I am trying to download a site for offline viewing and this is requiring me to do a number of DOM manipulations (trust me, wget just is not doing what I need to do...).
I am finding that webpages containing tags with unusual text content is throwing saveHTML off.
For some url, if I use curl to read the page and output as
echo $contents;
then all is well.
For instance, there is a section of the page containing the following source:
<div id="area2516" class="component interaction_component float-none clear-none ">
    <div id="area2516">
        <script type="text/javascript">
            window.bm = window.bm || {};
            bm.data = bm.data || [];
            bm.data['area2516'] = {};
        </script>
        <link rel="stylesheet" type="text/css" href="/somecss.css">
        <script type="text/javascript" src="somejs.js">
        </script>
    <script class="main-template" type="text/x-handlebars-template">
            <div class="content_area">
                <div class="bg_image cf"></div>
                    {{#each rollovers}}
                <div class="rollover_content" style="left: {{x}}; top: {{y}}; display: none;" data-rollover-id="{{id}}">
                    {{{this.content}}}
                </div>
                {{/each}}
                </div>
                <div class="rollover_links">
                    <ul>
                        {{#each rollovers}}
                        <li>
                            <a class="rollover_link" href="#" data-rollover-id="{{id}}">
                                {{{link}}}
                            </a>
                        </li>
                        {{/each}}
                    </ul>
                </div>
        </script>
        <script type="text/javascript">
            bm.data['area2516'].assets = {};
            bm.data['area2516'].initial_json = '';
        </script>
as seen from the above echo following the curl response.
Now, if I do this
$doc = new DOMDocument();
@$doc->loadHTML($contents);
$xpath = new DOMXpath($doc);
echo $doc->saveHTML();
the HTML gets messed up, such that above now becomes this:
<div id="area2516" class="component interaction_component float-none clear-none ">
<div id="area2516">
    <script type="text/javascript">
        window.bm = window.bm || {};
        bm.data = bm.data || [];
        bm.data['area2516'] = {};
    </script>
    <link rel="stylesheet" type="text/css" href="/somecss.css"> . 
    <script type="text/javascript" src="/somejs.js"></script>
    <script class="main-template" type="text/x-handlebars-template">
        <div class="content_area">
            <div class="bg_image cf">
    </script>
            </div>
            {{#each rollovers}}
            <div class="rollover_content" style="left: {{x}}; top: {{y}}; display: none;" data-rollover-id="{{id}}">
              {{{this.content}}}
            </div>
          {{/each}}
        </div>
        <div class="rollover_links">
          <ul>
            {{#each rollovers}}
              <li>
                <a class="rollover_link" href="#" data-rollover-id="{{id}}">
                  {{{link}}}
                </a>
              </li>
            {{/each}}
          </ul></div>
<script type="text/javascript">
        bm.data['area2516'].assets = {};
        bm.data['area2516'].initial_json = '';
      </script>
Sorry about the formatting, this new editor is pretty annoying.
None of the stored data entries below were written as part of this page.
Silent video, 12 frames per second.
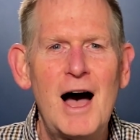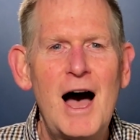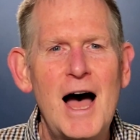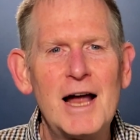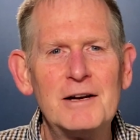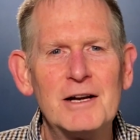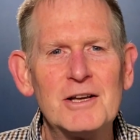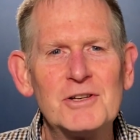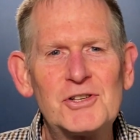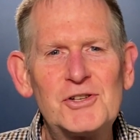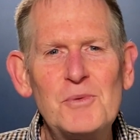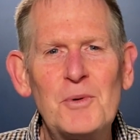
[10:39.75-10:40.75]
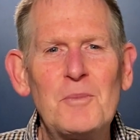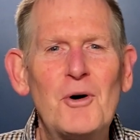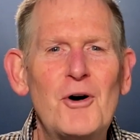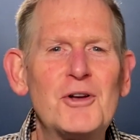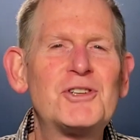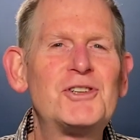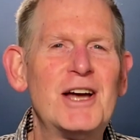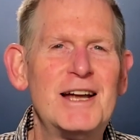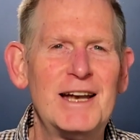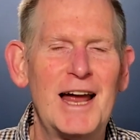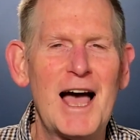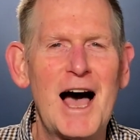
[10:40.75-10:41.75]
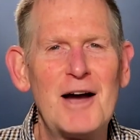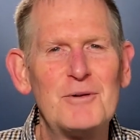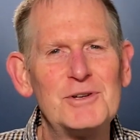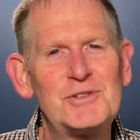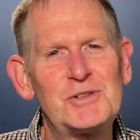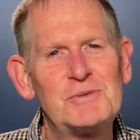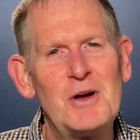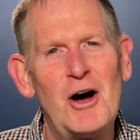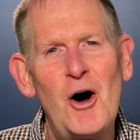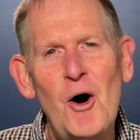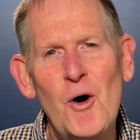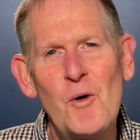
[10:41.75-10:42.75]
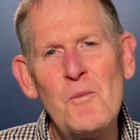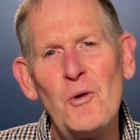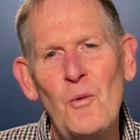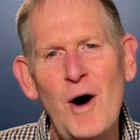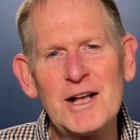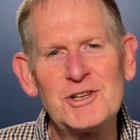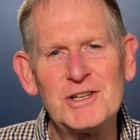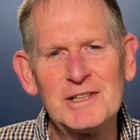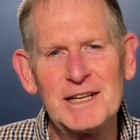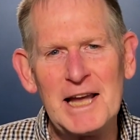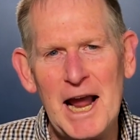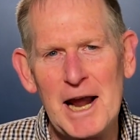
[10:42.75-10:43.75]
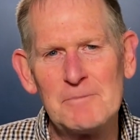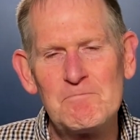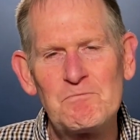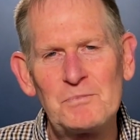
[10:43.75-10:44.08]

On Super Bowl Sunday, I was home watching the game.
The point is, you can see some pretty major differences, and I am not sure how saveHTML is causing this modification to the source. I suspect it had something to do with encoding and the peculiarity of these double and triple braces used by the templating system, but despite attempts to use various encoding parameters, I am getting the same result. Then I thought maybe has something to do with special chars, escaping, but I am just not sure what function(s) are needed to stop saveHTML from messing up the output.
Ideas?
Thanks